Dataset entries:
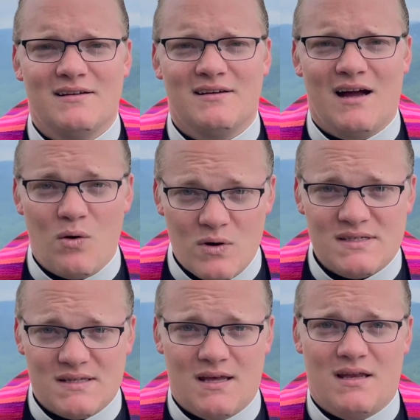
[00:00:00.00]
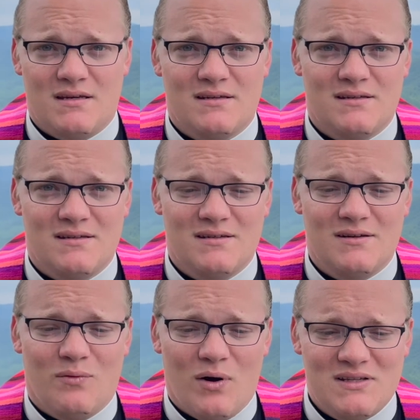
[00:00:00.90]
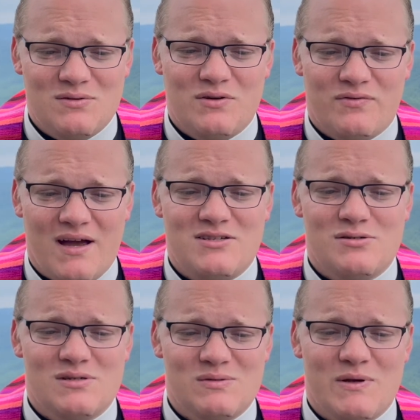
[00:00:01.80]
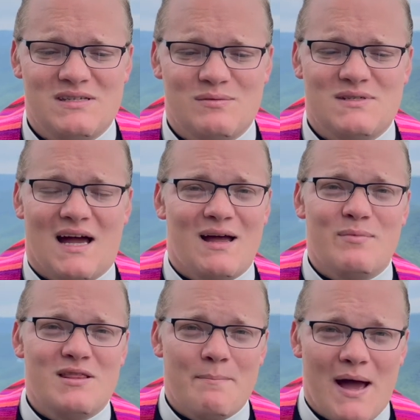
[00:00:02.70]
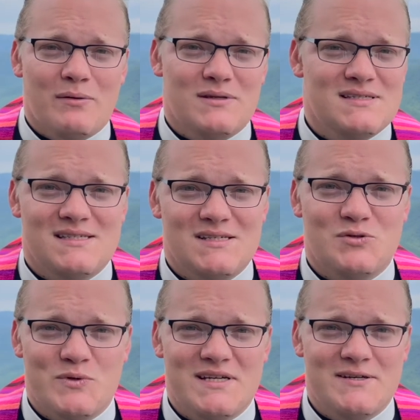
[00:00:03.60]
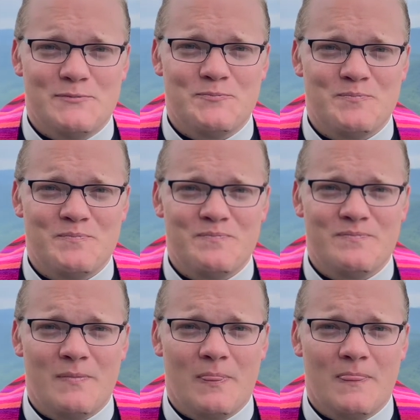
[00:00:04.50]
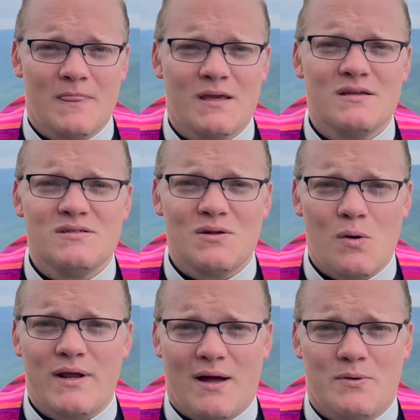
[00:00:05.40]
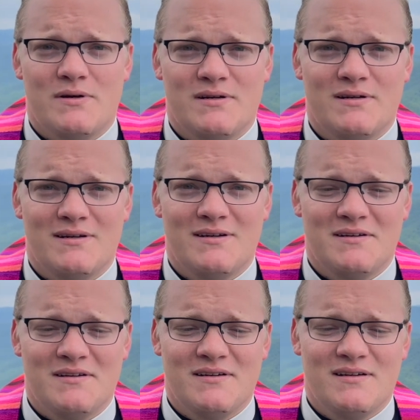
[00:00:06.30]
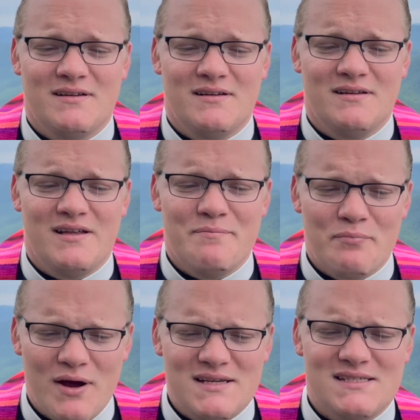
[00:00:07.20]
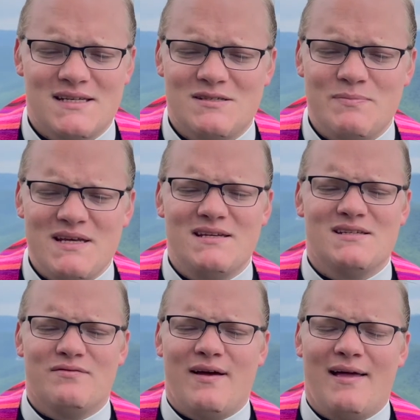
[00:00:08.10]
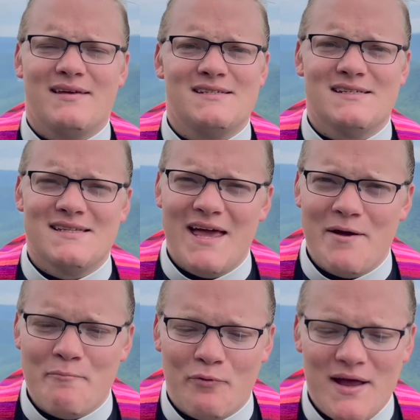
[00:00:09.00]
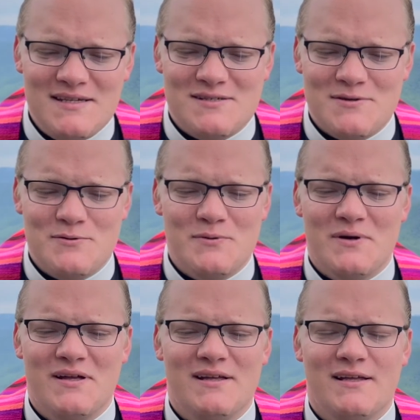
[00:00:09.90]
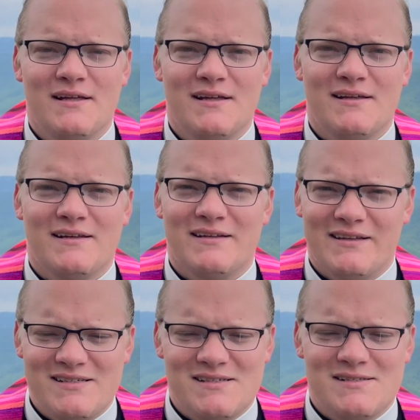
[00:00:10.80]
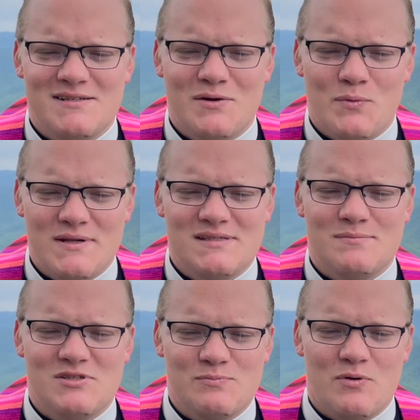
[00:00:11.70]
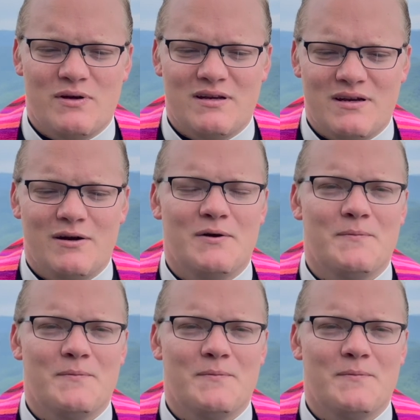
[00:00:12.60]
I once again want to invite you to spend some time in the mountains this week. Slow down. Embrace these peaks and valleys as they embrace you and listen to the wisdom spoken here.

How to complete this task ▸ Retype all of the entries exactly as written, leaving out any images.

Response ▸
[00:00:00.00]
[00:00:00.90]
[00:00:01.80]
[00:00:02.70]
[00:00:03.60]
[00:00:04.50]
[00:00:05.40]
[00:00:06.30]
[00:00:07.20]
[00:00:08.10]
[00:00:09.00]
[00:00:09.90]
[00:00:10.80]
[00:00:11.70]
[00:00:12.60]
I once again want to invite you to spend some time in the mountains this week. Slow down. Embrace these peaks and valleys as they embrace you and listen to the wisdom spoken here.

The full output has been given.